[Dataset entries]
BEGIN

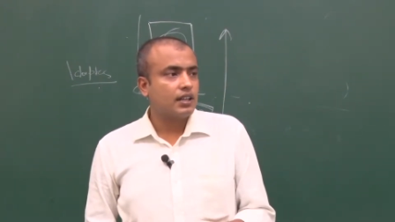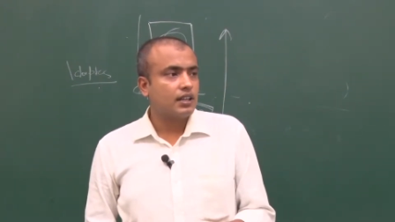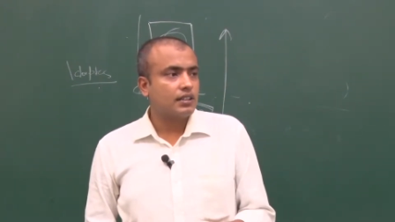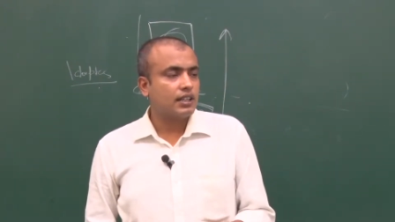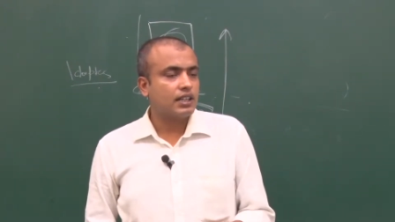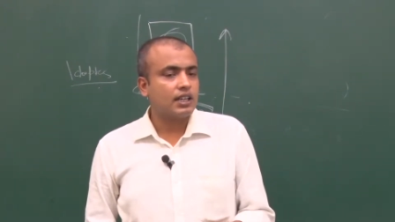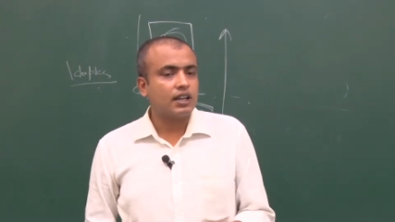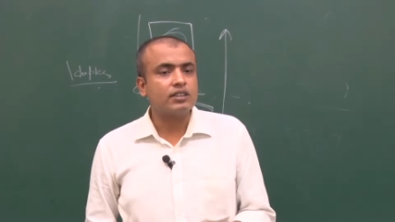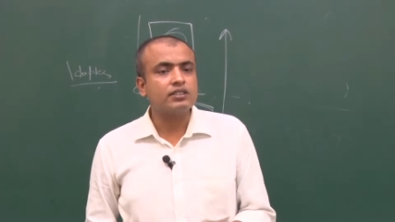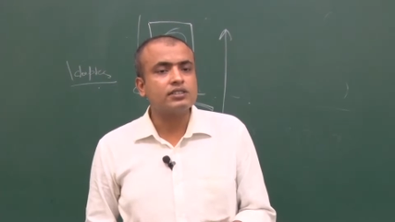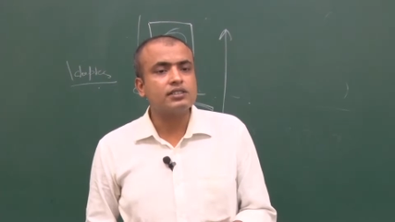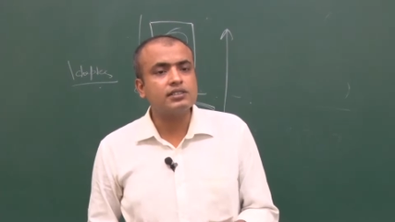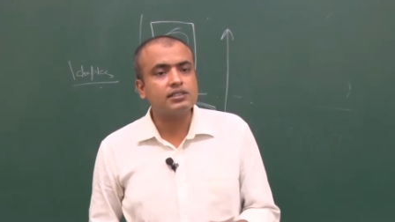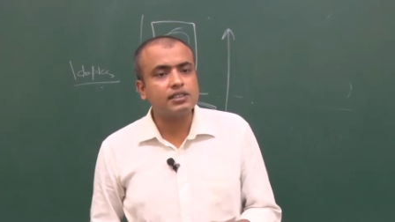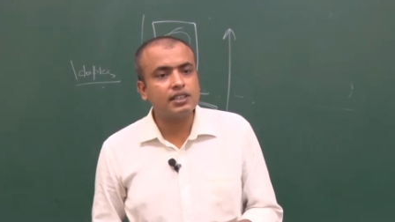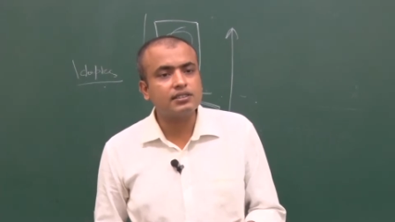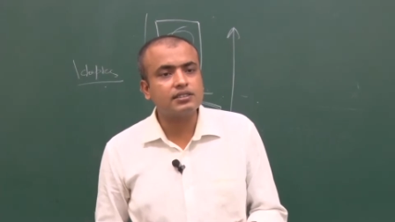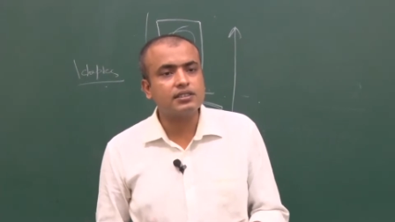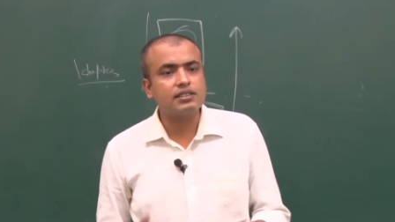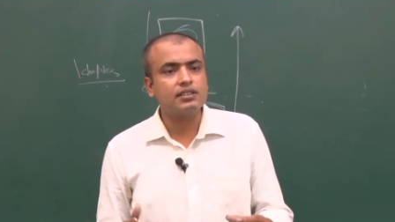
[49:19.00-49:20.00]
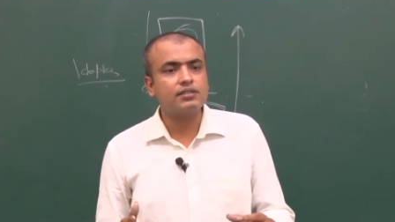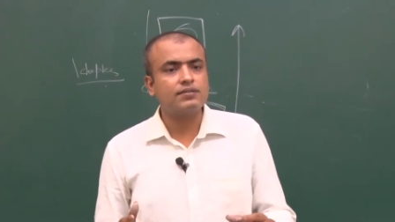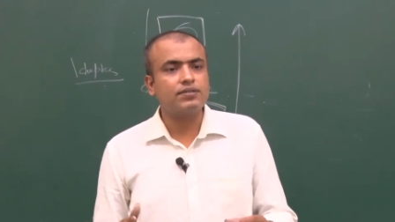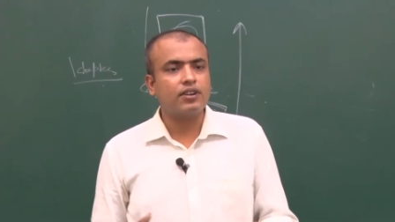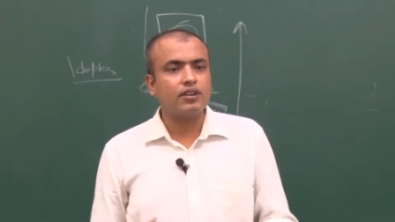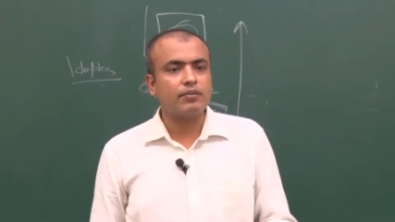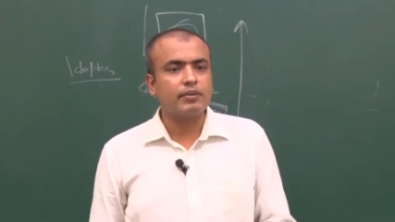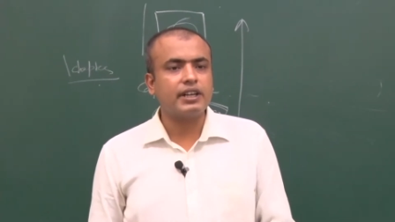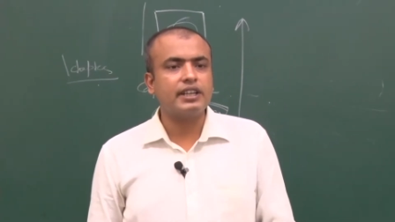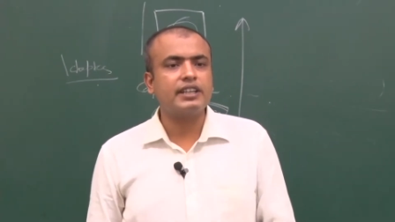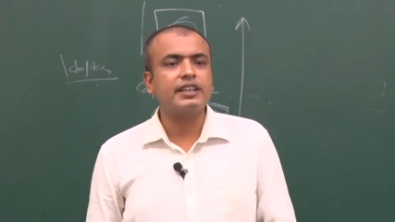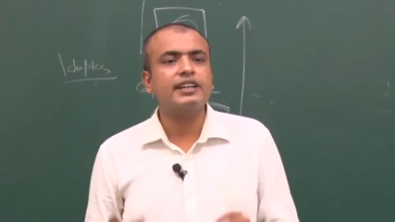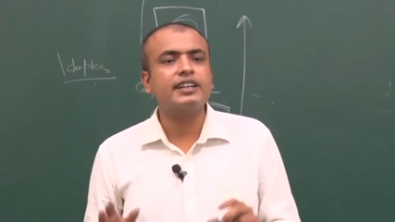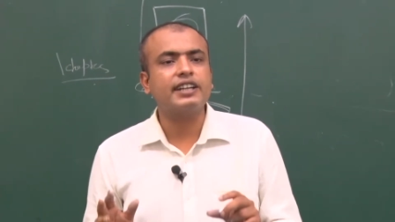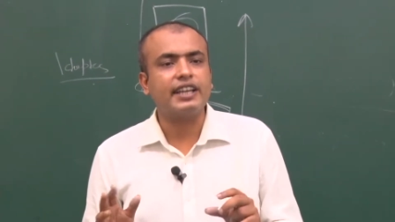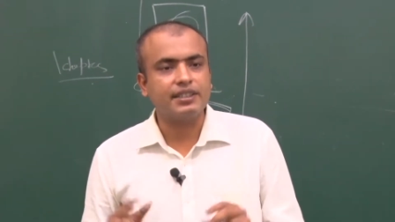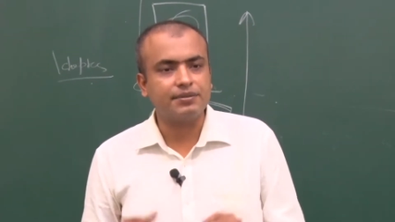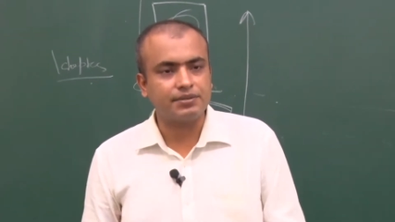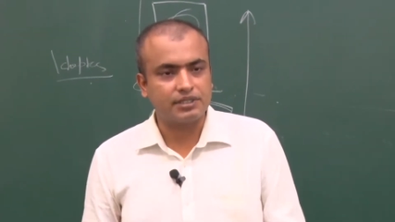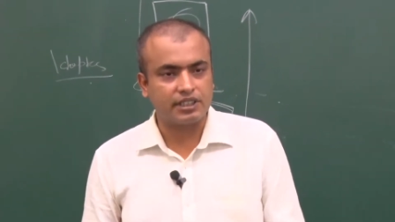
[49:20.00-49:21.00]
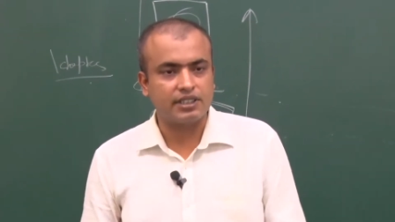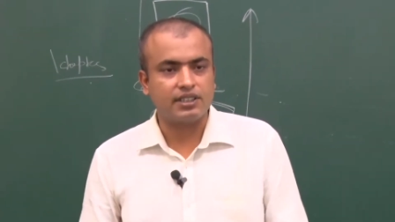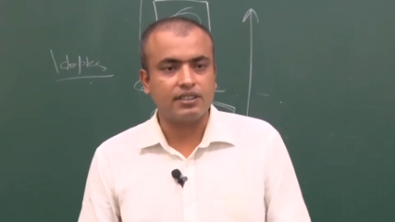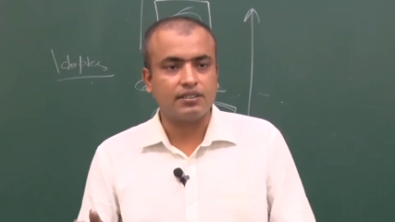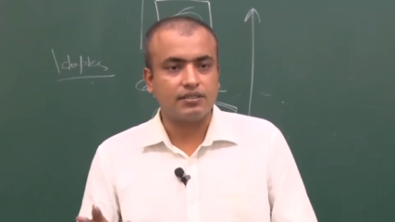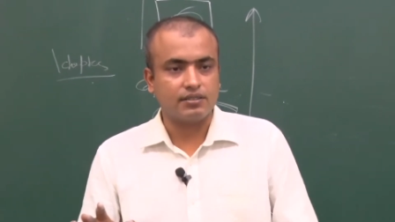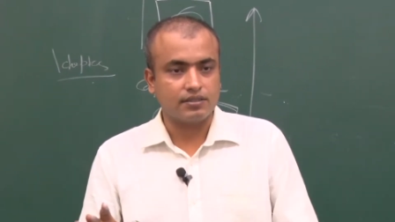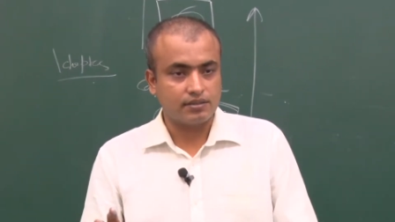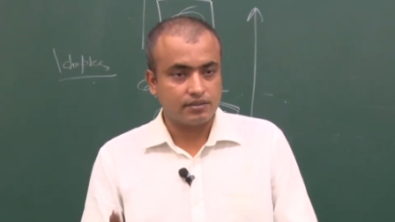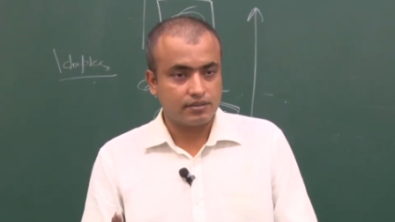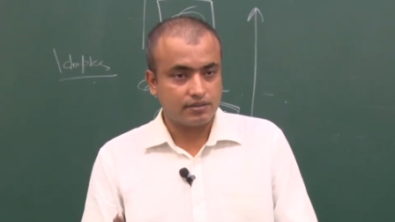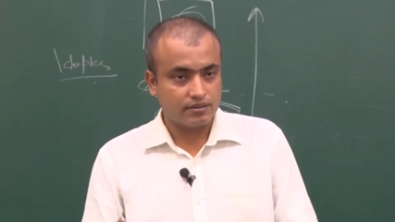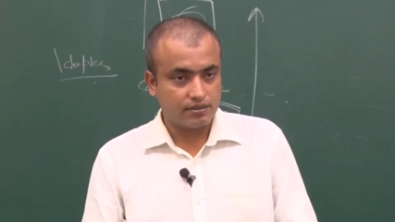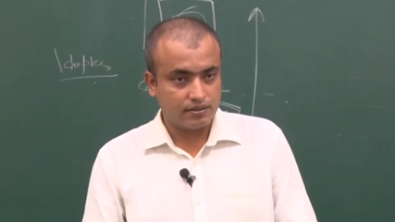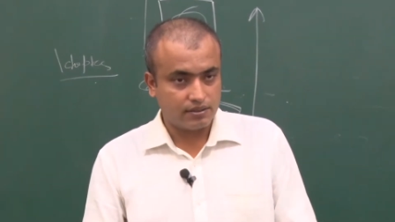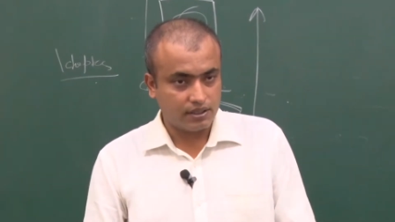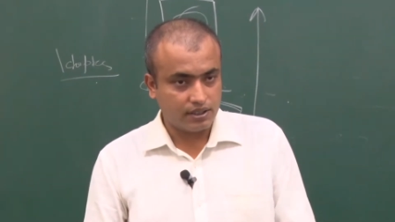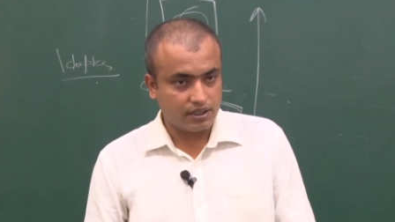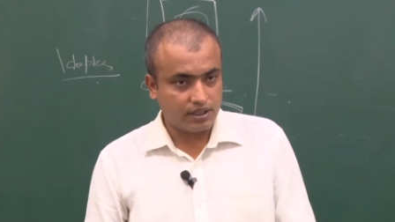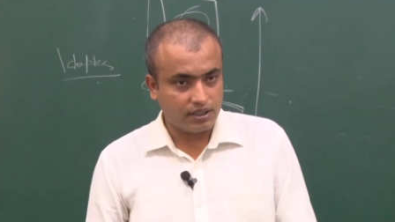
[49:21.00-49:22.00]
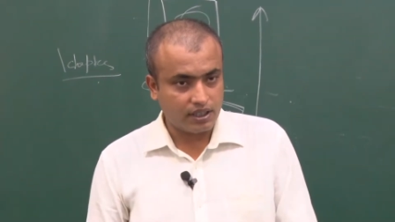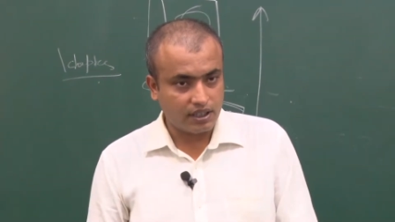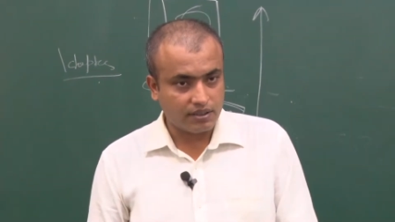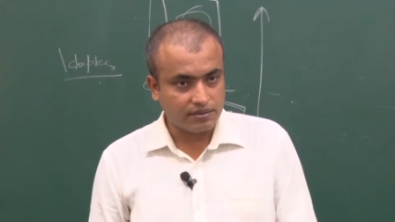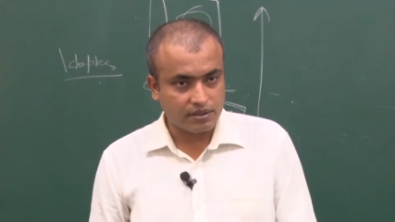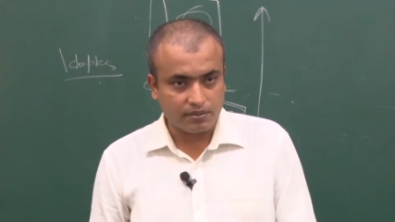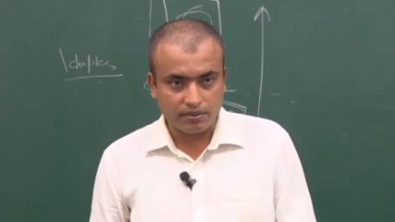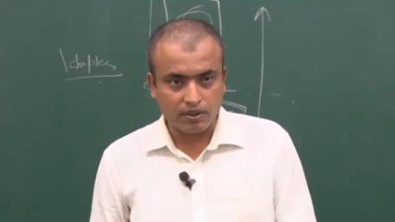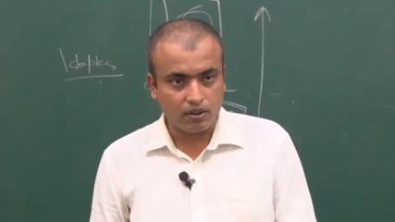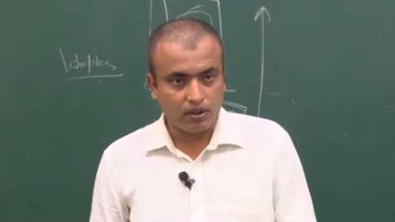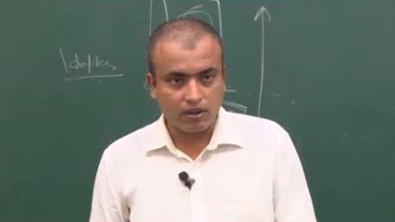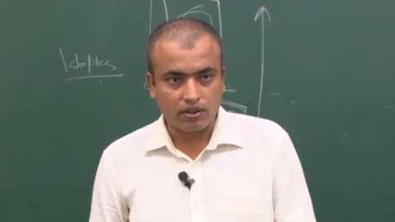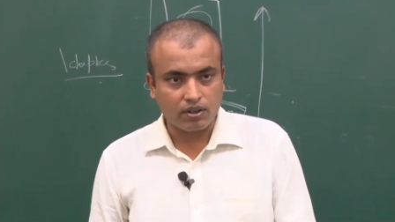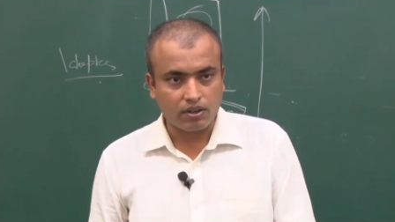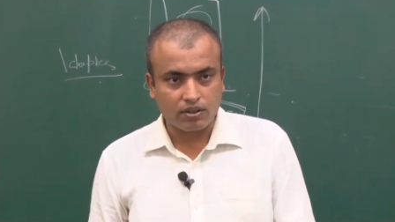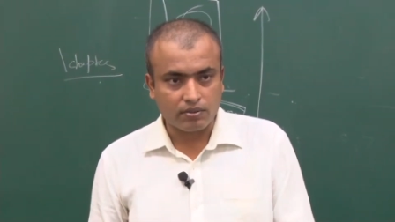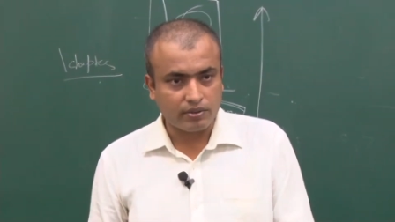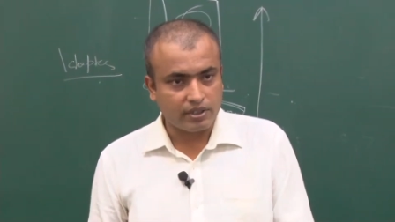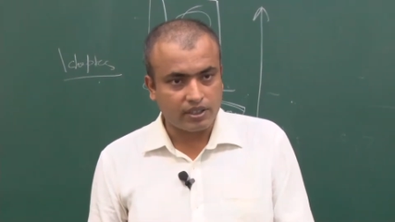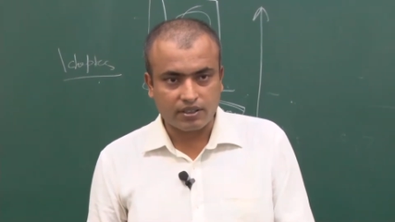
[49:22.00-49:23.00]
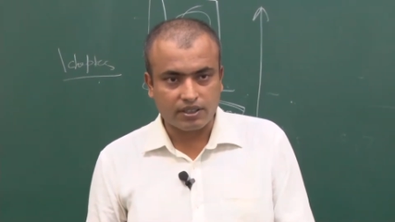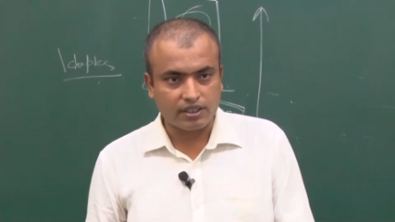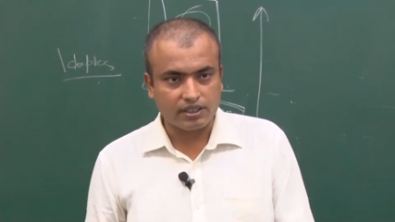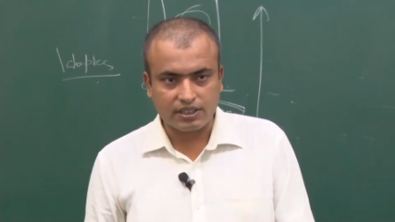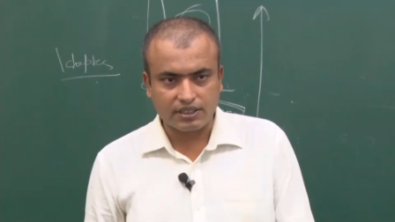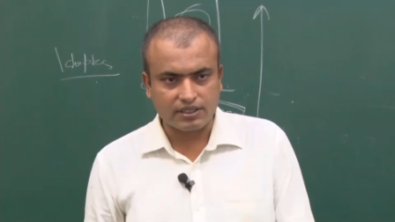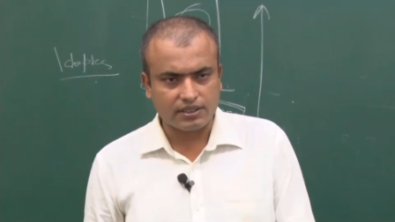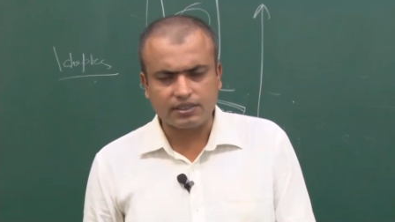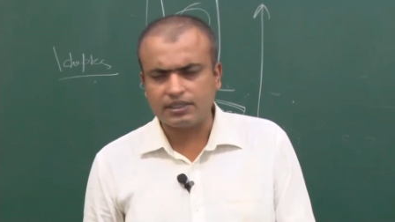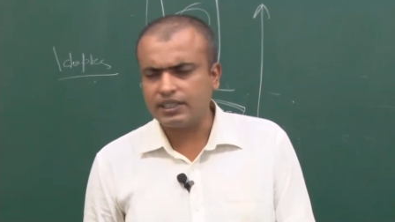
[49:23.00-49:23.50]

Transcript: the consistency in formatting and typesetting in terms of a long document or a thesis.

END

(What the task asks) From the entries above, output every line exactly and omit any image.

(Finished exercise)
[49:19.00-49:20.00]
[49:20.00-49:21.00]
[49:21.00-49:22.00]
[49:22.00-49:23.00]
[49:23.00-49:23.50]

Transcript: the consistency in formatting and typesetting in terms of a long document or a thesis.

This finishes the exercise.